Iconic car can’t get going
Any luxury car manufacturer is used to focusing on speed, but the problem for Aston Martin is that the buzz is less about the acceleration of its Valkyrie hypercar and more about the astonishing rate at which it is burning through cash.
Somewhat alarmingly for a company that has gone bust an impressive six times in its career, it has announced its fifth visit to the fundraising pump since Lawrence Stroll took over as chair and primary shareholder in 2020, so now £1.5bn has been poured in its general direction in a mere three years.
The latest fundraising sees Hangzhou’s leading manufacturer, Geely, chuck in £234m to take its stake up to 17% and become that company’s third-biggest shareholder behind Stroll and Saudi Arabia’s Public Investment Fund.

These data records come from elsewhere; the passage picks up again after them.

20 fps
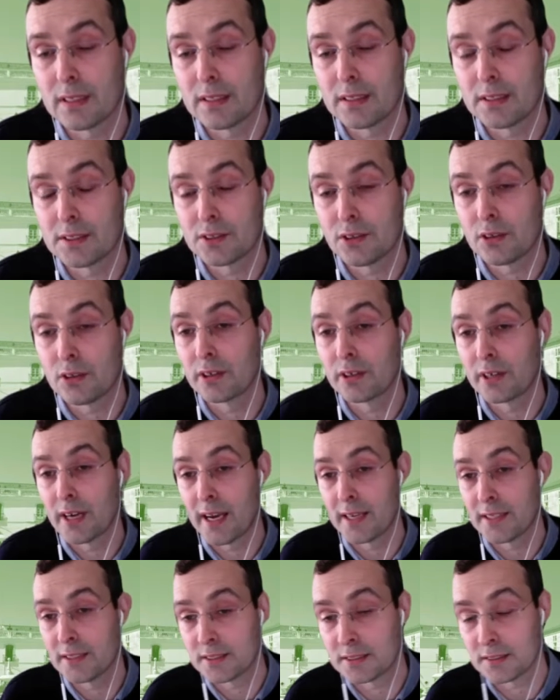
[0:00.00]
solar
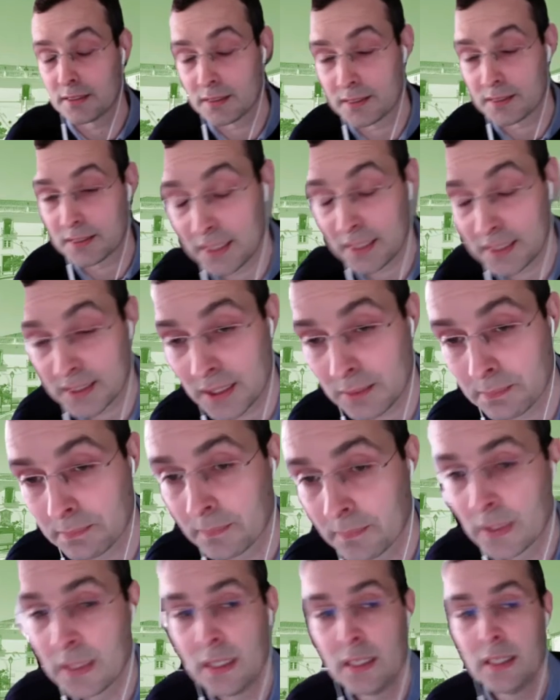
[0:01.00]
gains system,
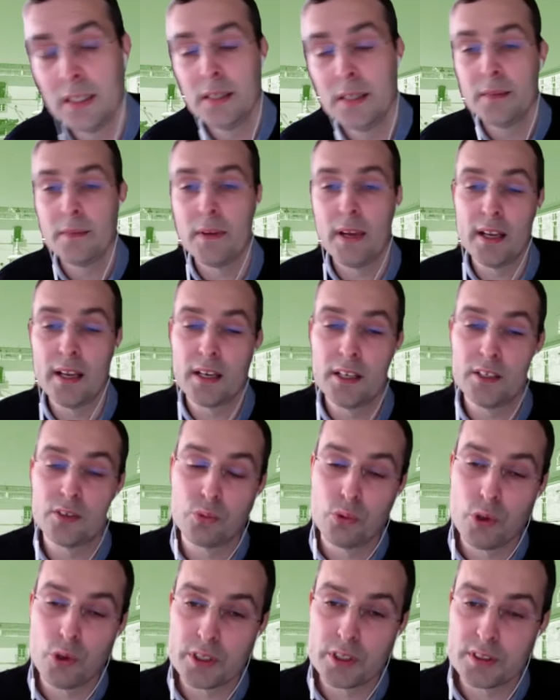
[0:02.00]
and it
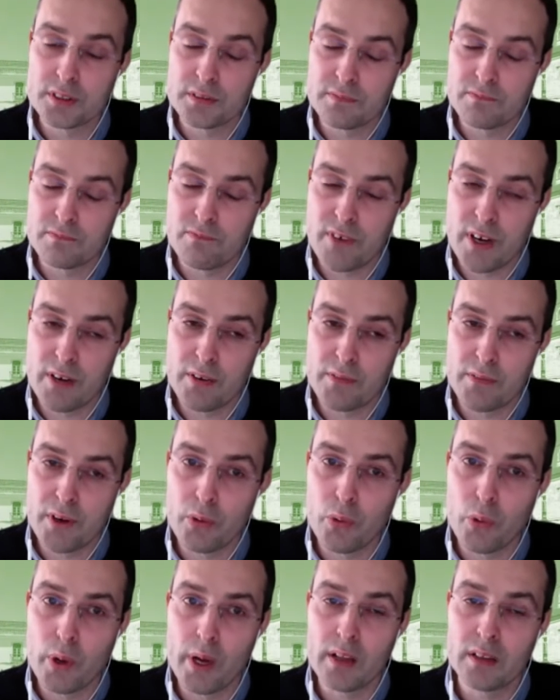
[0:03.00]
works very, very
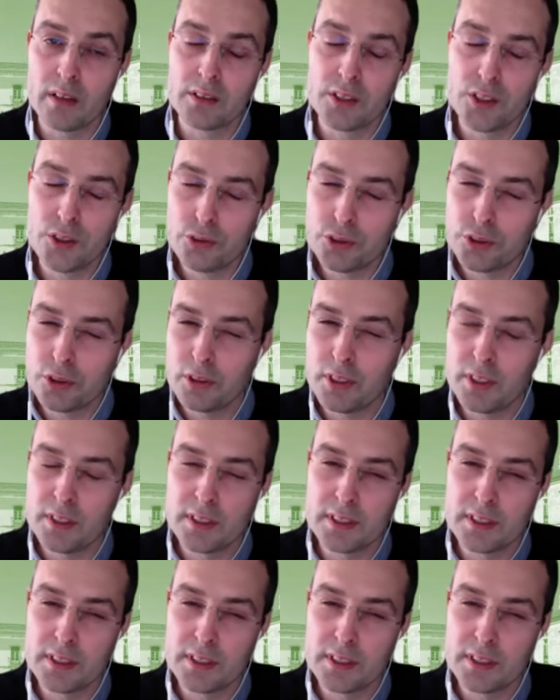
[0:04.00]
well. Usually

Geely may not be dripping with glamour, but it has form in rescuing Volvo from the doldrums over the past decade and collaborating with the Swedes to develop a number of more than credible electric vehicles under their jointly owned Polestar brand.
However, £140m of Geely’s £234m will go straight to Stroll’s Yew Tree investment vehicle to enable it to reduce its holding, hardly a ringing vote of confidence in the company’s future.
Despite the torrent of money flowing in, Aston Martin is still saddled with £870m of debt, which cost £140m to service last year, at a time when it will need to invest proper money to fund the electric future that it has committed to. Having lost £495m in 2022, the company’s future is looking wobbly to say the least, and Geely may well have to dig deeper.